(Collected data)
====

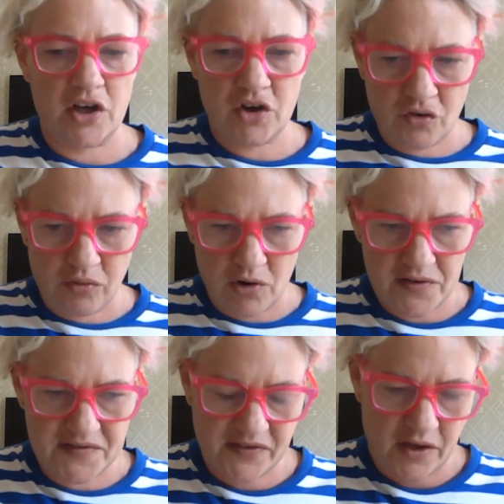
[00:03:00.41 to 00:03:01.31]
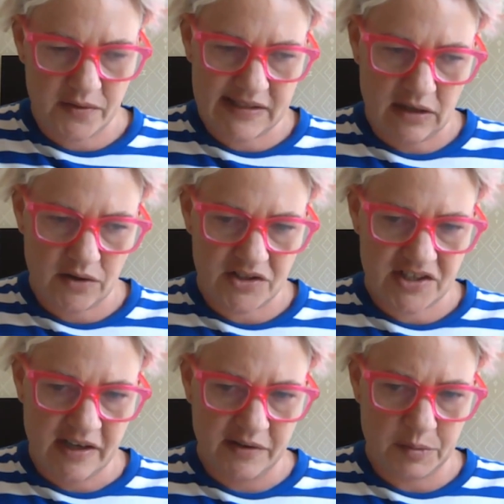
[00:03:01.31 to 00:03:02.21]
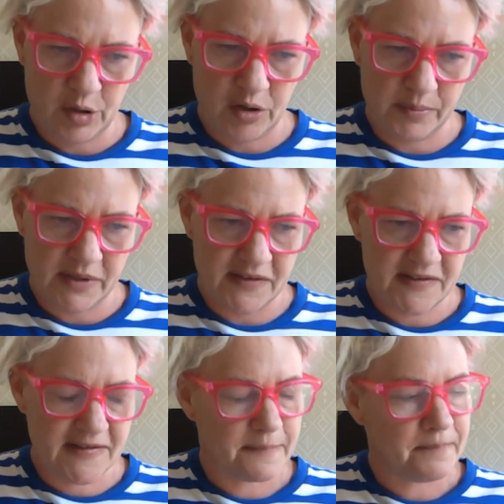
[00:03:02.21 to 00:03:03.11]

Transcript: across those large scale departments.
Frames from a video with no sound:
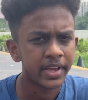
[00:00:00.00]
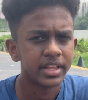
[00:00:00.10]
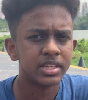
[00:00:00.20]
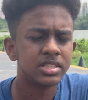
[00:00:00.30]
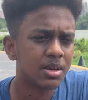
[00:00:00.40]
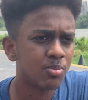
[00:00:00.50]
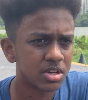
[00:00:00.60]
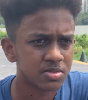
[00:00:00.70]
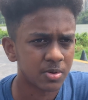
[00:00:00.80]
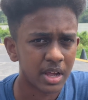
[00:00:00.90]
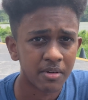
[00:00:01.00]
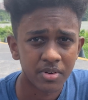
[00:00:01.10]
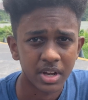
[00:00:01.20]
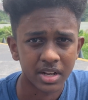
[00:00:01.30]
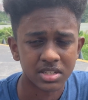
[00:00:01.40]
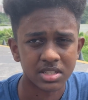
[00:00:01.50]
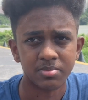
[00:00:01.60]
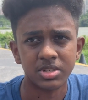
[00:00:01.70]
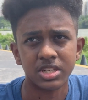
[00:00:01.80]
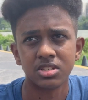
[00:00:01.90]
The same works for every other
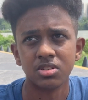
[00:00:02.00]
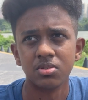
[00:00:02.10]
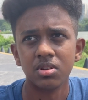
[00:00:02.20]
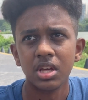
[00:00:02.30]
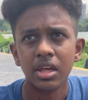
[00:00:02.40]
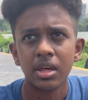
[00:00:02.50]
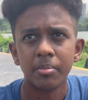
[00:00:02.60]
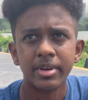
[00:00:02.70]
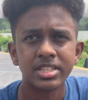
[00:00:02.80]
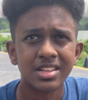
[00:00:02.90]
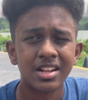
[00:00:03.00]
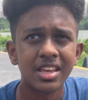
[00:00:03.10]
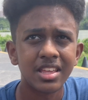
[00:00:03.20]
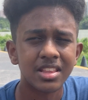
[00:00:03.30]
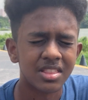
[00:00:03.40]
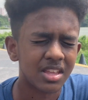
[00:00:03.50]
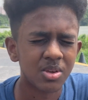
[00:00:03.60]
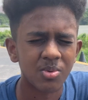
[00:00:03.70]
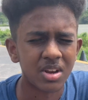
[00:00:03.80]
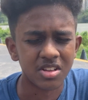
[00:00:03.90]
subject. So basically the thing
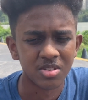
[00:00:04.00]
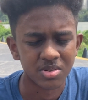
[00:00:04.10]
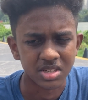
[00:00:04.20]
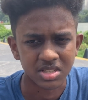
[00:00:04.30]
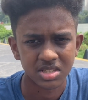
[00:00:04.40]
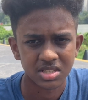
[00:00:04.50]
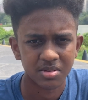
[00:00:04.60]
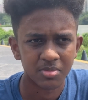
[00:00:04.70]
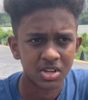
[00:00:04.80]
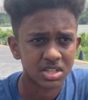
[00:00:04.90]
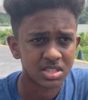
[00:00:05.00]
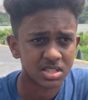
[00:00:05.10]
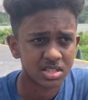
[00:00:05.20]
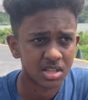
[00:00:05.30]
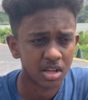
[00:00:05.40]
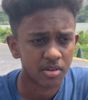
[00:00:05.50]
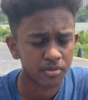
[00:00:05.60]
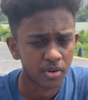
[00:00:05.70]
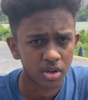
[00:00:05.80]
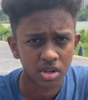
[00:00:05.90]
you want to do is, because
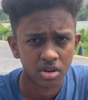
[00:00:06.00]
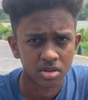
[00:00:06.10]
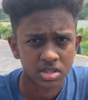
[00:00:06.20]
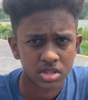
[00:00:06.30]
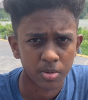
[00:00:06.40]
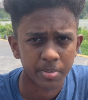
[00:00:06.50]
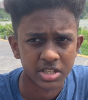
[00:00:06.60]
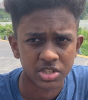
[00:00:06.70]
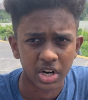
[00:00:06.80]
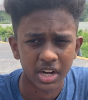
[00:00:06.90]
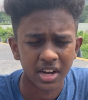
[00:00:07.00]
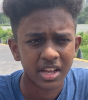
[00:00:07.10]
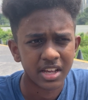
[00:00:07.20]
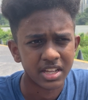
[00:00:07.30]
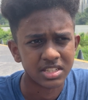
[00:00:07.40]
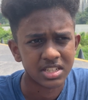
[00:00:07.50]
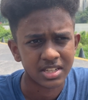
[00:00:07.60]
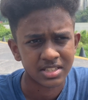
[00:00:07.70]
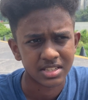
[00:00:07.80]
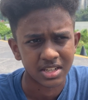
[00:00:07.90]
for your topics, right, it's
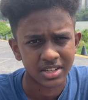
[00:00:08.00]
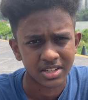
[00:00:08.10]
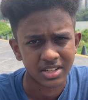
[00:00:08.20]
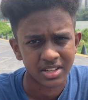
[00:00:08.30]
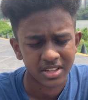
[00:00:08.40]
just a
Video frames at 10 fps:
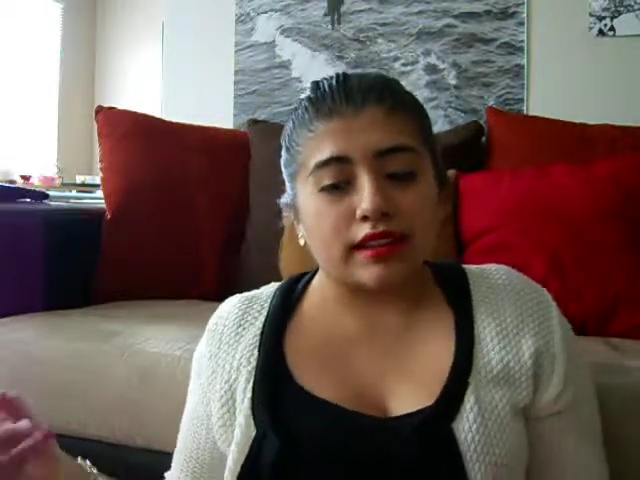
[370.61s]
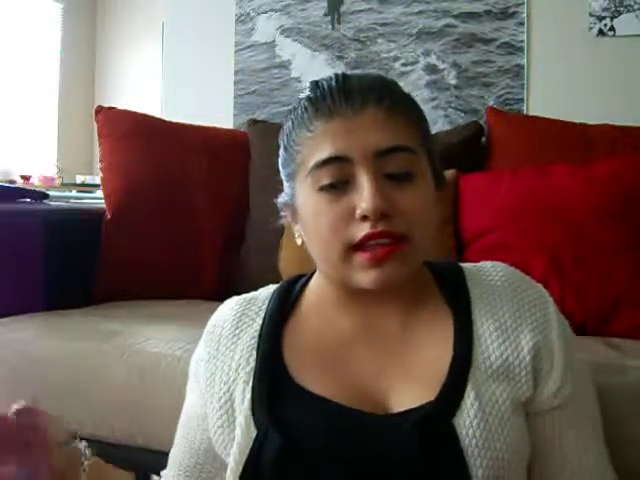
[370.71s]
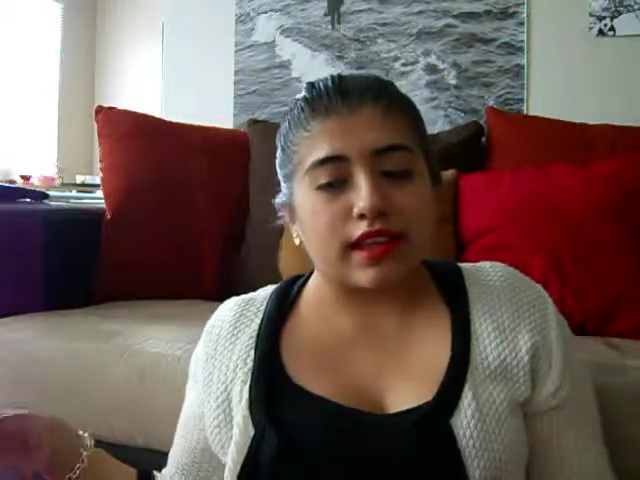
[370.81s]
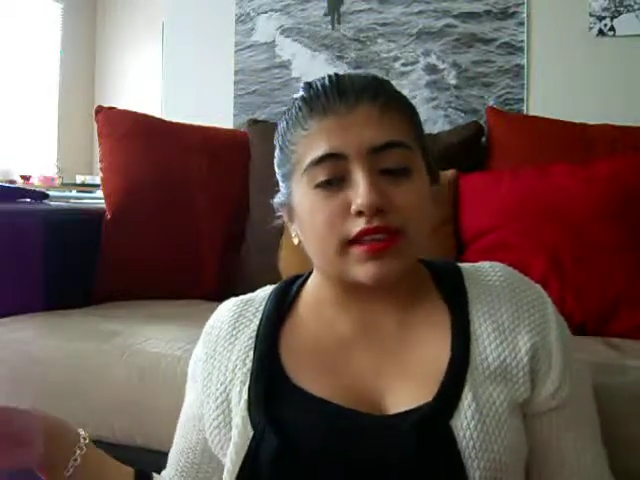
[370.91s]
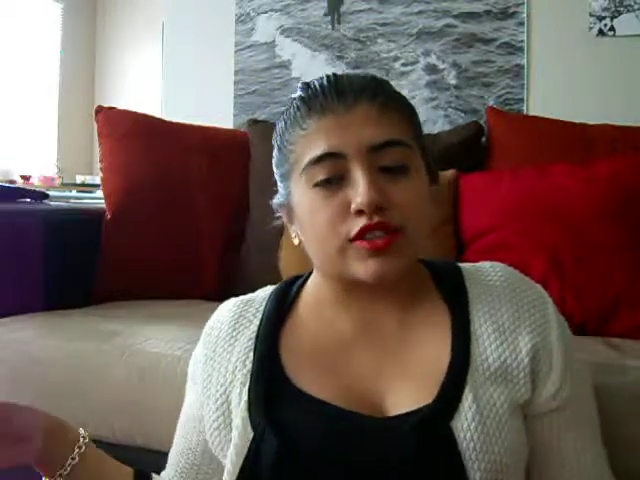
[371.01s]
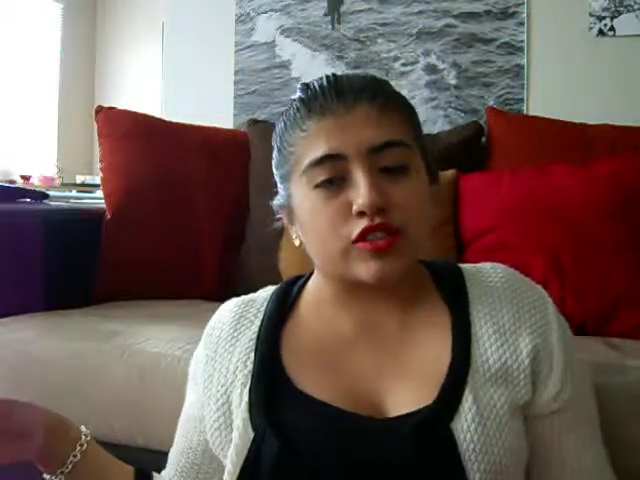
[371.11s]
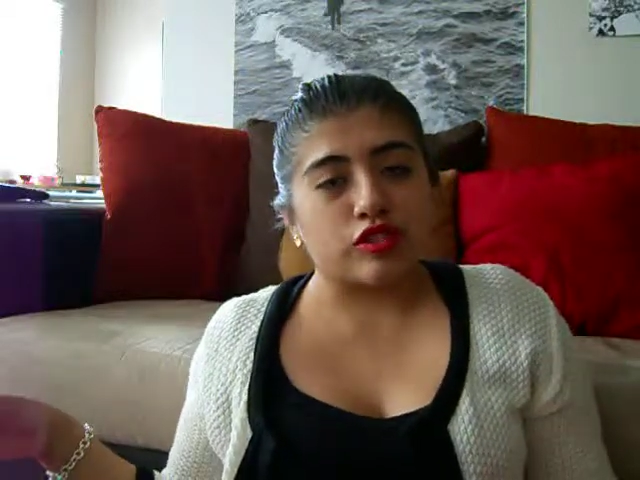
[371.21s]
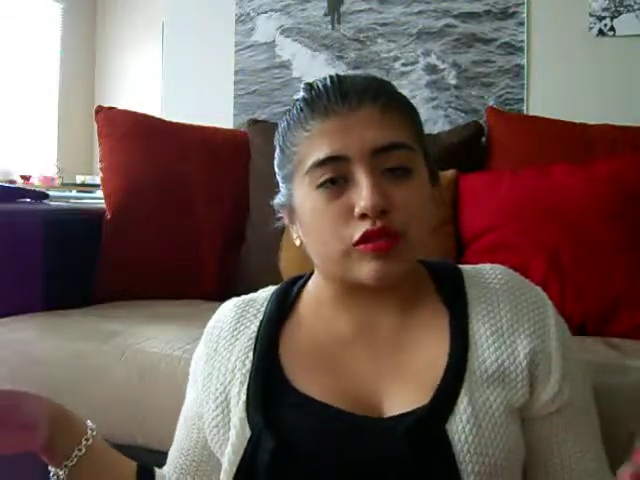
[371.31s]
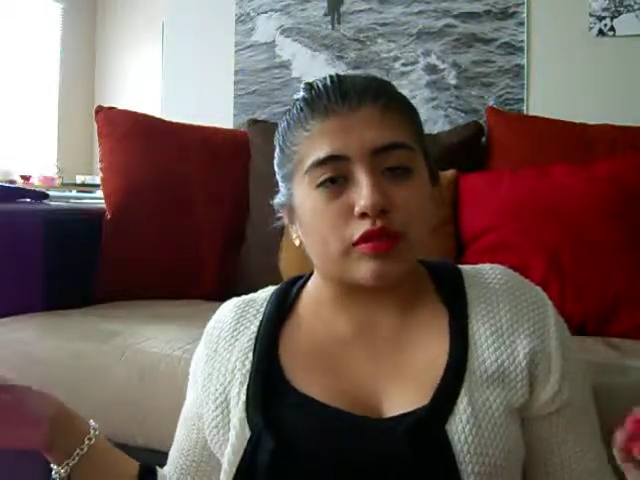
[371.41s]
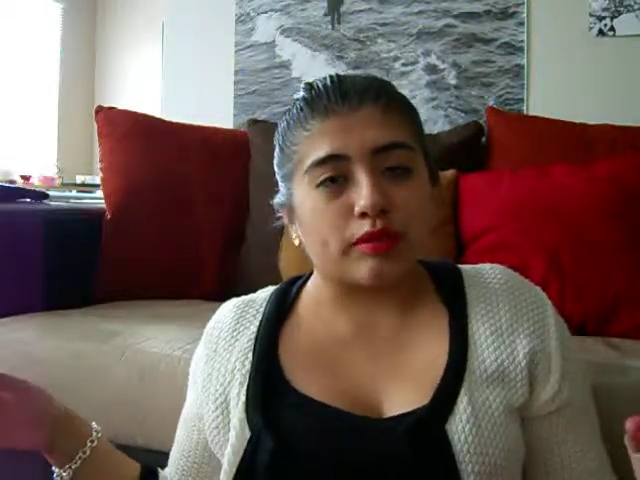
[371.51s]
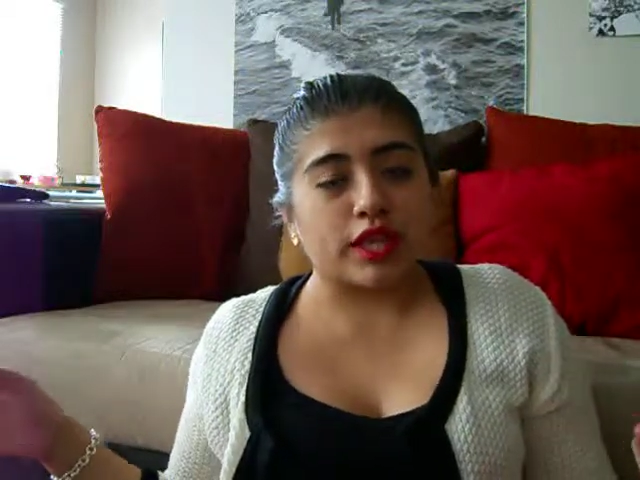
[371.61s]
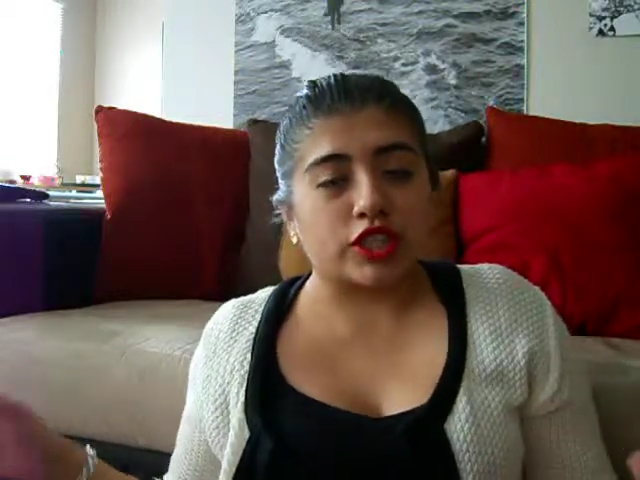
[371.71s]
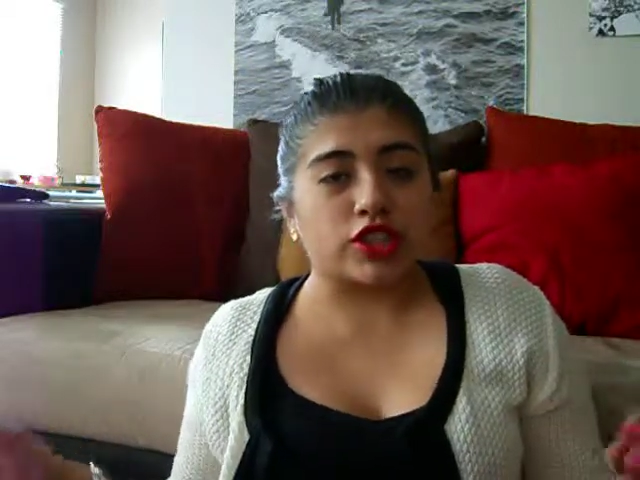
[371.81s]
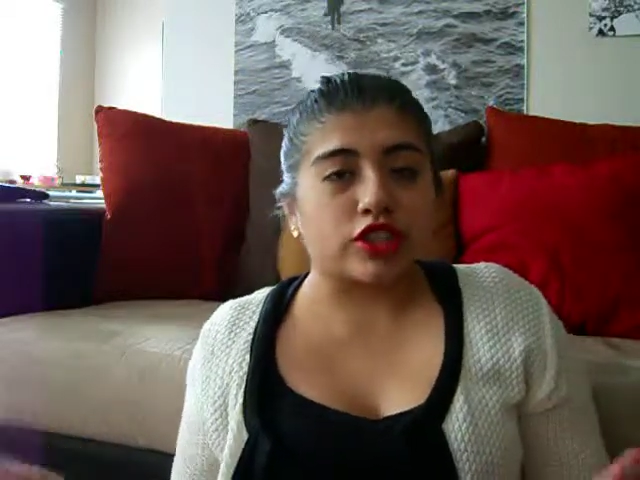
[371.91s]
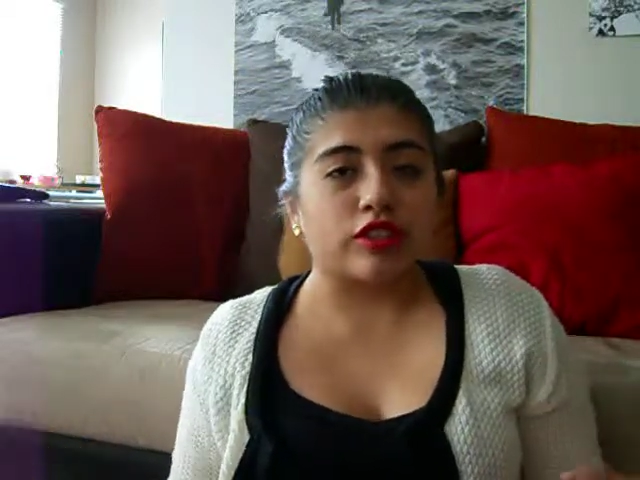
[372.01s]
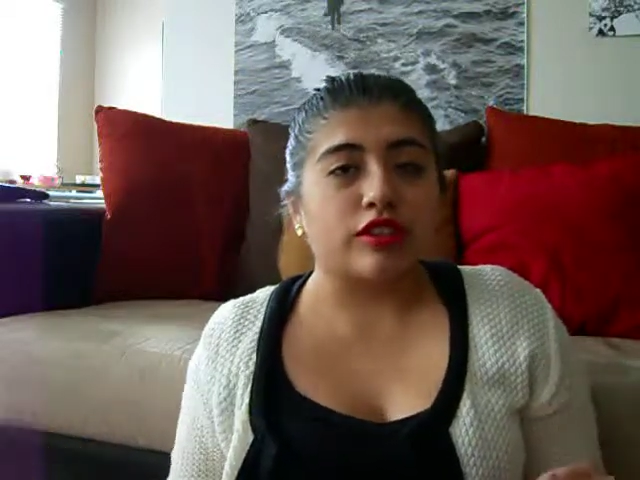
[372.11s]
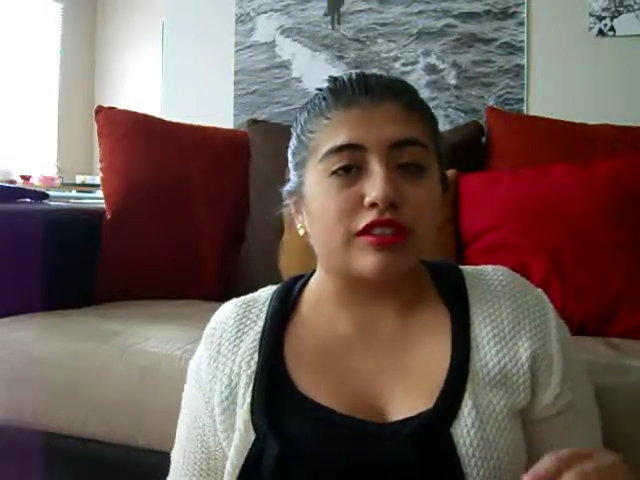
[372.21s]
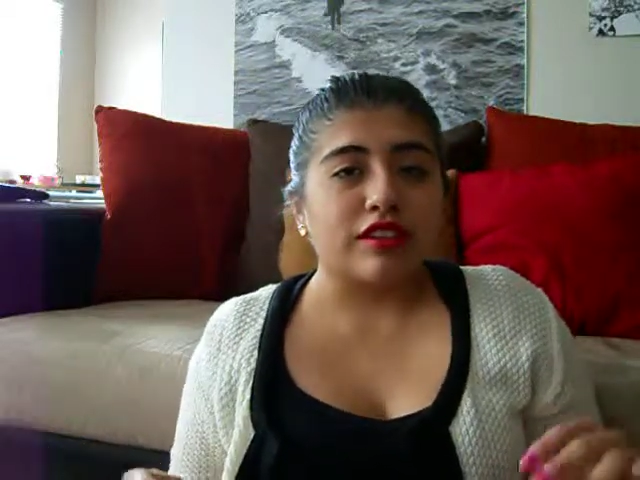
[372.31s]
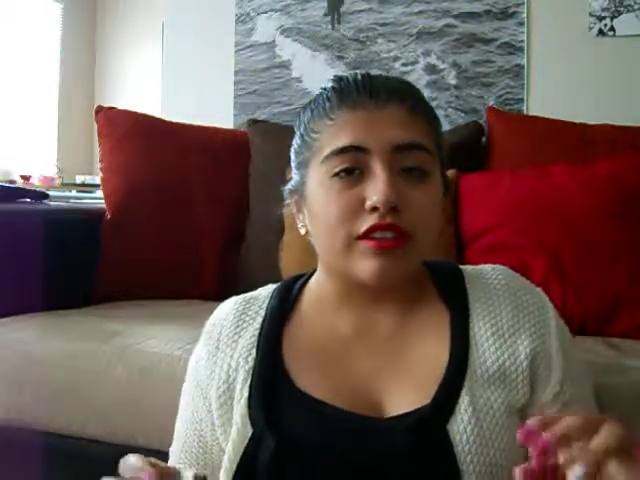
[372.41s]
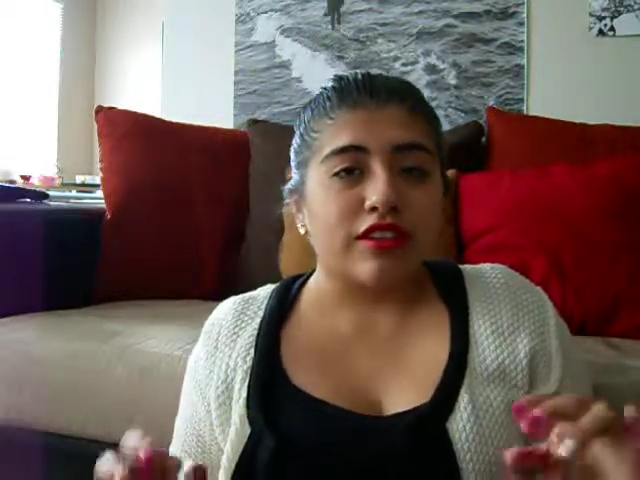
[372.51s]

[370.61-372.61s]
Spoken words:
like to make sure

====

→ EXERCISE GOAL:
Exact repetition of all the records is required, with the pictures excluded.

→ REPLY TO THE TASK:
[00:03:00.41 to 00:03:01.31]
[00:03:01.31 to 00:03:02.21]
[00:03:02.21 to 00:03:03.11]

Transcript: across those large scale departments.
Frames from a video with no sound:
[00:00:00.00]
[00:00:00.10]
[00:00:00.20]
[00:00:00.30]
[00:00:00.40]
[00:00:00.50]
[00:00:00.60]
[00:00:00.70]
[00:00:00.80]
[00:00:00.90]
[00:00:01.00]
[00:00:01.10]
[00:00:01.20]
[00:00:01.30]
[00:00:01.40]
[00:00:01.50]
[00:00:01.60]
[00:00:01.70]
[00:00:01.80]
[00:00:01.90]
The same works for every other
[00:00:02.00]
[00:00:02.10]
[00:00:02.20]
[00:00:02.30]
[00:00:02.40]
[00:00:02.50]
[00:00:02.60]
[00:00:02.70]
[00:00:02.80]
[00:00:02.90]
[00:00:03.00]
[00:00:03.10]
[00:00:03.20]
[00:00:03.30]
[00:00:03.40]
[00:00:03.50]
[00:00:03.60]
[00:00:03.70]
[00:00:03.80]
[00:00:03.90]
subject. So basically the thing
[00:00:04.00]
[00:00:04.10]
[00:00:04.20]
[00:00:04.30]
[00:00:04.40]
[00:00:04.50]
[00:00:04.60]
[00:00:04.70]
[00:00:04.80]
[00:00:04.90]
[00:00:05.00]
[00:00:05.10]
[00:00:05.20]
[00:00:05.30]
[00:00:05.40]
[00:00:05.50]
[00:00:05.60]
[00:00:05.70]
[00:00:05.80]
[00:00:05.90]
you want to do is, because
[00:00:06.00]
[00:00:06.10]
[00:00:06.20]
[00:00:06.30]
[00:00:06.40]
[00:00:06.50]
[00:00:06.60]
[00:00:06.70]
[00:00:06.80]
[00:00:06.90]
[00:00:07.00]
[00:00:07.10]
[00:00:07.20]
[00:00:07.30]
[00:00:07.40]
[00:00:07.50]
[00:00:07.60]
[00:00:07.70]
[00:00:07.80]
[00:00:07.90]
for your topics, right, it's
[00:00:08.00]
[00:00:08.10]
[00:00:08.20]
[00:00:08.30]
[00:00:08.40]
just a
Video frames at 10 fps:
[370.61s]
[370.71s]
[370.81s]
[370.91s]
[371.01s]
[371.11s]
[371.21s]
[371.31s]
[371.41s]
[371.51s]
[371.61s]
[371.71s]
[371.81s]
[371.91s]
[372.01s]
[372.11s]
[372.21s]
[372.31s]
[372.41s]
[372.51s]

[370.61-372.61s]
Spoken words:
like to make sure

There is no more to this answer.